Get a womb: Gay couples outsource Indian mothers

GlobalPost
Updated on
The World

BANGALORE, India — In a building smack in the middle of chaotic Hyderabad, an hour’s flight from Bangalore, 29-year-old American Brad Fister recently got acquainted with the delirious joy of first-time parenthood.

Fister and his partner Michael Griebe, who own a computer business in Kentucky, contracted a womb from an Indian surrogate mother thousands of miles away in Hyderabad. Their daughter Ashton, conceived in a laboratory out of Fister’s sperm and an anonymous donor’s egg, was born in mid-February.

India has long been the go-to destination for a diversity of outsourced tasks such as answering customer service calls, online tech support and high-end technology services.

Now Americans — and increasingly gay American couples — are follwing American corporations into the world of oursourcing.

The practice of hiring a woman in India, or some other remote location, to be implanted with an embryo and bear a child is termed pregnancy outsourcing and, less charitably, as "rent-a-womb."

Commercial surrogacy has been thriving in India for several years. Specialized fertility clinics line up impoverished women and pay them to carry children on behalf of childless Western couples.

But now, there is an added dimension to that service. Many gay couples from the United States and elsewhere, desperate for a child, are arriving at clinics in Hyderabad, Mumbai, New Delhi and Bangalore.

“India is a good option for gays because this country is patient-friendly, legally uncomplicated and there is practically no waiting time,” describes Dr. Samit Sekhar, the surrogacy program director at Hyderabad’s Kiran Infertility Center.

Besides the Fister baby, Sekhar’s center has already delivered children for five other homosexual couples. The clinic bills each couple about $20,000, including medical charges and the surrogate’s fees.

India’s low costs are undoubtedly a big draw, agrees Dr. Gautam Allahbadia who runs the popular Rotunda clinic in Mumbai’s Bandra suburb. “Even in expensive Mumbai, the price is as little as a tenth of what it would cost in the United States,” he says.

Richard and Paul, as they asked to be identified, a gay couple from New Jersey who work in the finance industry, chose India because of the costs. “We feel we hit the jackpot because we got two healthy and beautiful twins for a fraction of what it would have cost in the U.S.,” Richard wrote in an email to GlobalPost.

The number of babies born out of surrogacy is doubling every couple of years, according to rough estimates by individual clinics. In English-speaking India, where highly qualified doctors and clinics can deliver world-class care on the cheap, commercial surrogacy is headed for a boom.

To be sure, Indian medical tourism is not "five-star." There are hiccups along the way in the form of cross-cultural miscommunication and mixed experiences with the Indian bureaucracy. “But for those who can think outside the box, this is true value,” says Richard.

In the United States laws governing surrogacy and adoption vary from state to state.
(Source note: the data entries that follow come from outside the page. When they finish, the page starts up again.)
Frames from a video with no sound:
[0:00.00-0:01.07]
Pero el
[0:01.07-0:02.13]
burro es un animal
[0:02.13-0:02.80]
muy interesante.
In India, commercial surrogacy is legal, though unregulated. Clinics draw binding contracts with the birth mothers who relinquish all rights on the baby soon after it is born. And parents who commission the surrogate, such as Fister, straightaway get their names on the child’s birth certificate.
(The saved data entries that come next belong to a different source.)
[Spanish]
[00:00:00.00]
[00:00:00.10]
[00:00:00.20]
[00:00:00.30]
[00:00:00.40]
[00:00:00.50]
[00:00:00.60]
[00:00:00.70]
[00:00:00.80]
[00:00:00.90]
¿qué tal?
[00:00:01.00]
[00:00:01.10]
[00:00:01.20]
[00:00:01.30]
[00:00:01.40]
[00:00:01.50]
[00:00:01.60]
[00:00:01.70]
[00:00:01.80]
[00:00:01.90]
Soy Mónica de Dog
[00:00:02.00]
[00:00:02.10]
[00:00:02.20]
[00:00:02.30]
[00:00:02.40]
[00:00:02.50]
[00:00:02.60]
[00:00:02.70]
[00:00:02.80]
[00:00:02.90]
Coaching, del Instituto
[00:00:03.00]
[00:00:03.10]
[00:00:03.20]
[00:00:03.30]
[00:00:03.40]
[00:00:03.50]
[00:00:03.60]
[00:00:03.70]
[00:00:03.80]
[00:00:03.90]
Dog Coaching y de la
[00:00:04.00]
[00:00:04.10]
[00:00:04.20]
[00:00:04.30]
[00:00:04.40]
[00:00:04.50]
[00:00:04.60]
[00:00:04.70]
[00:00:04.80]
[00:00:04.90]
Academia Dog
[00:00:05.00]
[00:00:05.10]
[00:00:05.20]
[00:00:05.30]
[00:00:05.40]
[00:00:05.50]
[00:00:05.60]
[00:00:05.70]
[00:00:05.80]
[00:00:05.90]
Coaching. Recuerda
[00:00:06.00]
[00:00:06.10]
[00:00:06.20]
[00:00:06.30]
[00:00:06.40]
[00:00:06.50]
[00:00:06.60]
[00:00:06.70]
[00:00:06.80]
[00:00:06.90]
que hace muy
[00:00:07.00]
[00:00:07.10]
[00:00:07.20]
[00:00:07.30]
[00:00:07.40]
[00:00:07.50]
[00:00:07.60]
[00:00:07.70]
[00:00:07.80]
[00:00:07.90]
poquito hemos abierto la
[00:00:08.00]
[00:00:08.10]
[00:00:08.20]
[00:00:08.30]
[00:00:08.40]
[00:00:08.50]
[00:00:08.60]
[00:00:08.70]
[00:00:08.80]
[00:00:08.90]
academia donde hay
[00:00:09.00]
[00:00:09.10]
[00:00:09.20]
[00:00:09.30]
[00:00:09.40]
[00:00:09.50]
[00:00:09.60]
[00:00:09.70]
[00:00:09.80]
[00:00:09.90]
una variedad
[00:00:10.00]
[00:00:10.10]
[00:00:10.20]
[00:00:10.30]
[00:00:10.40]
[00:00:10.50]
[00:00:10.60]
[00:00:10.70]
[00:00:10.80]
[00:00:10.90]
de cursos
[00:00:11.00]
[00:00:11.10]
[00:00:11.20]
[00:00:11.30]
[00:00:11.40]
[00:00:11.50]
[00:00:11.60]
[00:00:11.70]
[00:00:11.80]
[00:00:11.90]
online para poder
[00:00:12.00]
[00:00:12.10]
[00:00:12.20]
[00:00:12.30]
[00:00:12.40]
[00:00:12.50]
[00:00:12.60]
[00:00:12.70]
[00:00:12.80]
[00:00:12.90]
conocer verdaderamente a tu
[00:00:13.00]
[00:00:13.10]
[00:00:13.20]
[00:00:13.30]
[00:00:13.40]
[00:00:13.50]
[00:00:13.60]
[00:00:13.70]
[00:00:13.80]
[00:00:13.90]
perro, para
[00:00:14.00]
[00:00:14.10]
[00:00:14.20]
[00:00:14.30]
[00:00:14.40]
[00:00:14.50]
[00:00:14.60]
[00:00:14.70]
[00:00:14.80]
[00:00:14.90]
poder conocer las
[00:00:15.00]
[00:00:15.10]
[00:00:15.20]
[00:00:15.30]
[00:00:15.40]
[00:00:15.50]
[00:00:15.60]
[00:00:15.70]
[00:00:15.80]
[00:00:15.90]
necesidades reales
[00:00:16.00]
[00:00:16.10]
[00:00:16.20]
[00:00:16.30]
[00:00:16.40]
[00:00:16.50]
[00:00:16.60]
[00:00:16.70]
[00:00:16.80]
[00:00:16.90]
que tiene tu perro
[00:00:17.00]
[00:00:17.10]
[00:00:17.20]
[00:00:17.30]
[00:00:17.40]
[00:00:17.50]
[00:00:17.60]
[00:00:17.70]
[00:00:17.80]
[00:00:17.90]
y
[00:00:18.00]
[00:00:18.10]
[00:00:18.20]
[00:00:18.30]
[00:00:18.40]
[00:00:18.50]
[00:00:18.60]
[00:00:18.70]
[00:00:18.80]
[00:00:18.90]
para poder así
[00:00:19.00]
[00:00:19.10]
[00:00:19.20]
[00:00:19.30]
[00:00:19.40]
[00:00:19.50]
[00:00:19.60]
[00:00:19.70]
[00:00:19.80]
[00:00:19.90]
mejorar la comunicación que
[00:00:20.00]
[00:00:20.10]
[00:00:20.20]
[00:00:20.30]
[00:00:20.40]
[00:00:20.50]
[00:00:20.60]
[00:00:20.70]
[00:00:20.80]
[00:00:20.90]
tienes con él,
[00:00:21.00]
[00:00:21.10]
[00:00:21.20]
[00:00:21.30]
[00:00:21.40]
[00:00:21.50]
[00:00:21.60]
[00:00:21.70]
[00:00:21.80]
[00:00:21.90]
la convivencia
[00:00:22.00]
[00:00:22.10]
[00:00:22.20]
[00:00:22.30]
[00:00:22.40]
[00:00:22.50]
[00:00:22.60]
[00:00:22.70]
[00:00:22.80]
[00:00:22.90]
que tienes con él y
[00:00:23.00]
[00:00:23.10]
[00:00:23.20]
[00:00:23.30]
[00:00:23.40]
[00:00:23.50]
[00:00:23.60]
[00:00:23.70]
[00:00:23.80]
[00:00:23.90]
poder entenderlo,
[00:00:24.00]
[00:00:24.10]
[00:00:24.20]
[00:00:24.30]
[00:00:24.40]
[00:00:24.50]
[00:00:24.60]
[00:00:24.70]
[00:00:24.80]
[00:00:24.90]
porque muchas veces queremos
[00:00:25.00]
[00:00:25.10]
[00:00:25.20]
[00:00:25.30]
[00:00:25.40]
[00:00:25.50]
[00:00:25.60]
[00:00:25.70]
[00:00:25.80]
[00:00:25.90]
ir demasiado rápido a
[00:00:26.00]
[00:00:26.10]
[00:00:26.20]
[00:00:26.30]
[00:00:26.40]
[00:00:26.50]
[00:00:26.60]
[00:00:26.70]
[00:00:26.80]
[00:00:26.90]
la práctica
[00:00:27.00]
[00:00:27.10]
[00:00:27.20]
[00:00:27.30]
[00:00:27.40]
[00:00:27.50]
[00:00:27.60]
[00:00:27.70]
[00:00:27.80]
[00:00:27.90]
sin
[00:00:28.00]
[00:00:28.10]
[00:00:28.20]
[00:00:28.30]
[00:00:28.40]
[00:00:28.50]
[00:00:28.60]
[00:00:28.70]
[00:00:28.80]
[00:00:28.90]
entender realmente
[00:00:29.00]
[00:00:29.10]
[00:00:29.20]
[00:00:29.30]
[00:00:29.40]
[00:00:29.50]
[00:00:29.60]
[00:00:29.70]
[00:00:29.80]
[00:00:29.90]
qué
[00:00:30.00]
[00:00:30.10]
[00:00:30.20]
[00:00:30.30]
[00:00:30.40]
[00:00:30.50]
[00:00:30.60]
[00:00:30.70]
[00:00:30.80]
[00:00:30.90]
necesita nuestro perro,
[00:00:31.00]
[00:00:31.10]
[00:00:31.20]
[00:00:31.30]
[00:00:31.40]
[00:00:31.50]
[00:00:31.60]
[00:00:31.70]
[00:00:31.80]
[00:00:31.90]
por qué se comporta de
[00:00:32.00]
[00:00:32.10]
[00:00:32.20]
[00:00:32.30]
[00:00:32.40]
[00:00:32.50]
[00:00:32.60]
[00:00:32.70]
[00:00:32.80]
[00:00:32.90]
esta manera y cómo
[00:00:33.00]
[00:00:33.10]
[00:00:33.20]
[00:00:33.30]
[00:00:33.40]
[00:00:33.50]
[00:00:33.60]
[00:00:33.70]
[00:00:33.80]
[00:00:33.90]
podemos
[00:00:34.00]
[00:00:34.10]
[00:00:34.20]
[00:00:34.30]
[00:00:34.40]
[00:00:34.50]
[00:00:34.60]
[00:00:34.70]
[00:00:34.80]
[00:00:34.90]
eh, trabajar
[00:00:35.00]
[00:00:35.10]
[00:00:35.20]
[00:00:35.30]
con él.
Sensitivities could arise around this emerging trend of same-sex couples flocking to India to hire surrogates. In a conservative country, homosexual intercourse between consenting adults was only decriminalized last year.
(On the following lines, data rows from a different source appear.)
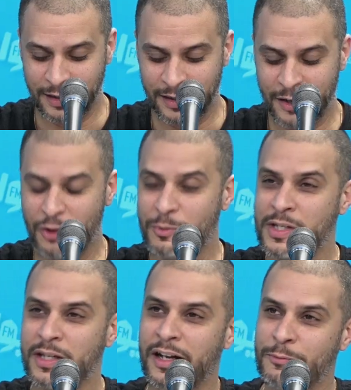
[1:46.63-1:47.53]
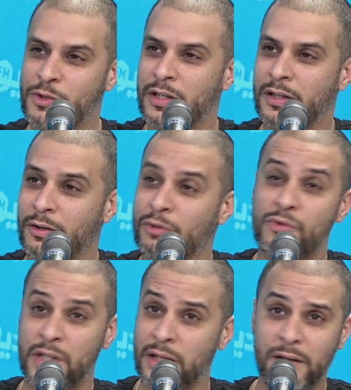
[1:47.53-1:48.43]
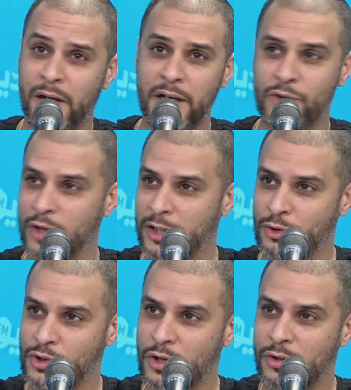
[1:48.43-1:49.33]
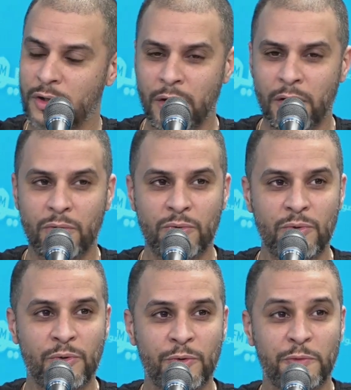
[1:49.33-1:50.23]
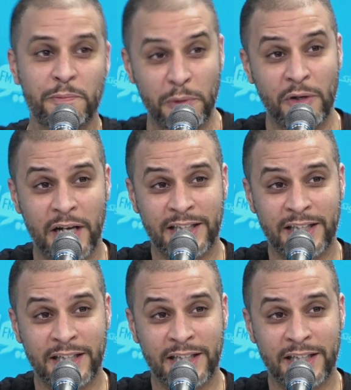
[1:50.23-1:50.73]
لا كومونسي لا ميوزيك هو صغير على دو 14 ans وبوه اللي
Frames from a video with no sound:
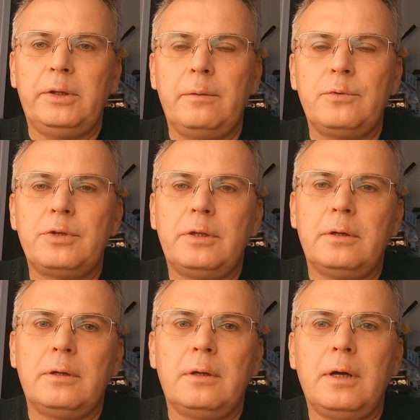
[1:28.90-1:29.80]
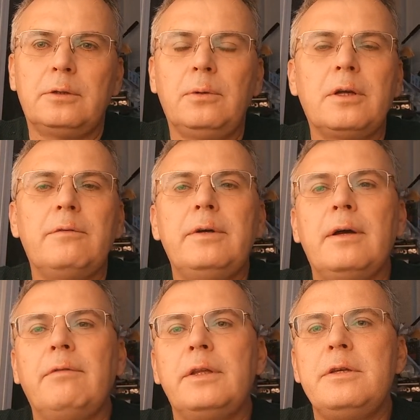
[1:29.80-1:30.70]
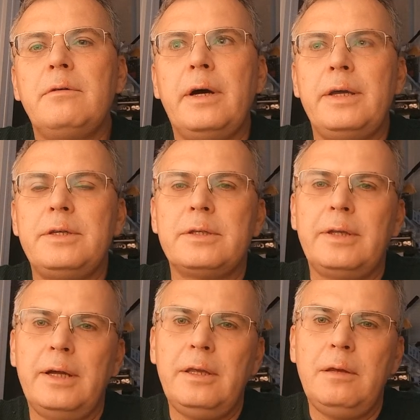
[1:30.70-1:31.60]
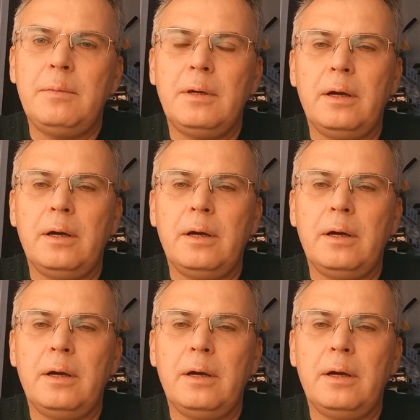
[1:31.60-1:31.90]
Потому что как только вы овладеваете знаниями,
Clinics and agencies do not advertise the services offered to gay couples. Still, a steady stream of customers arrives from word-of-mouth referrals or marketing through specialized networks and websites.

At Rotunda, Allahbadia has delivered about 50 babies for gay couples, most of them from the United States. At this very time, several more are in the process.

Each of the women hired to undergo the pregnancy is paid between $5,000 and $10,000. For the poverty-stricken mothers, that money could go toward educating their own children or building a roof over their heads.

In a rapidly liberalizing country, some Indians see the practice of commercial surrogacy for gay Westerners as another fallout of global demand-supply skews. “A baby is a baby is a baby,” says Dr. Aloma Lobo, an adoption specialist and former head of the government’s Central Adoption Research Agency.

But others raise ethical questions about rich Westerners paying impoverished and illiterate women to use their bodies. The medical risks the surrogates undergo, and the emotional hazard of giving up the child they have carried for nine months is viewed as exploitative.

“The reality is that in India there are many women who are financially constrained and they are letting their bodies be borrowed for money,” says C.P. Puri, former director of the Mumbai-based government body the National Institute for Research in Reproductive Health.

Meanwhile, clinics and hospitals which offer surrogacy services often face a different moral quandary. Sekhar in Hyderabad says he refuses to entertain rich Westerners who want to commission a surrogate because of lifestyle reasons. He says, “If they want to use this route because they are scared of stretch marks or sagging breasts, they are not eligible.”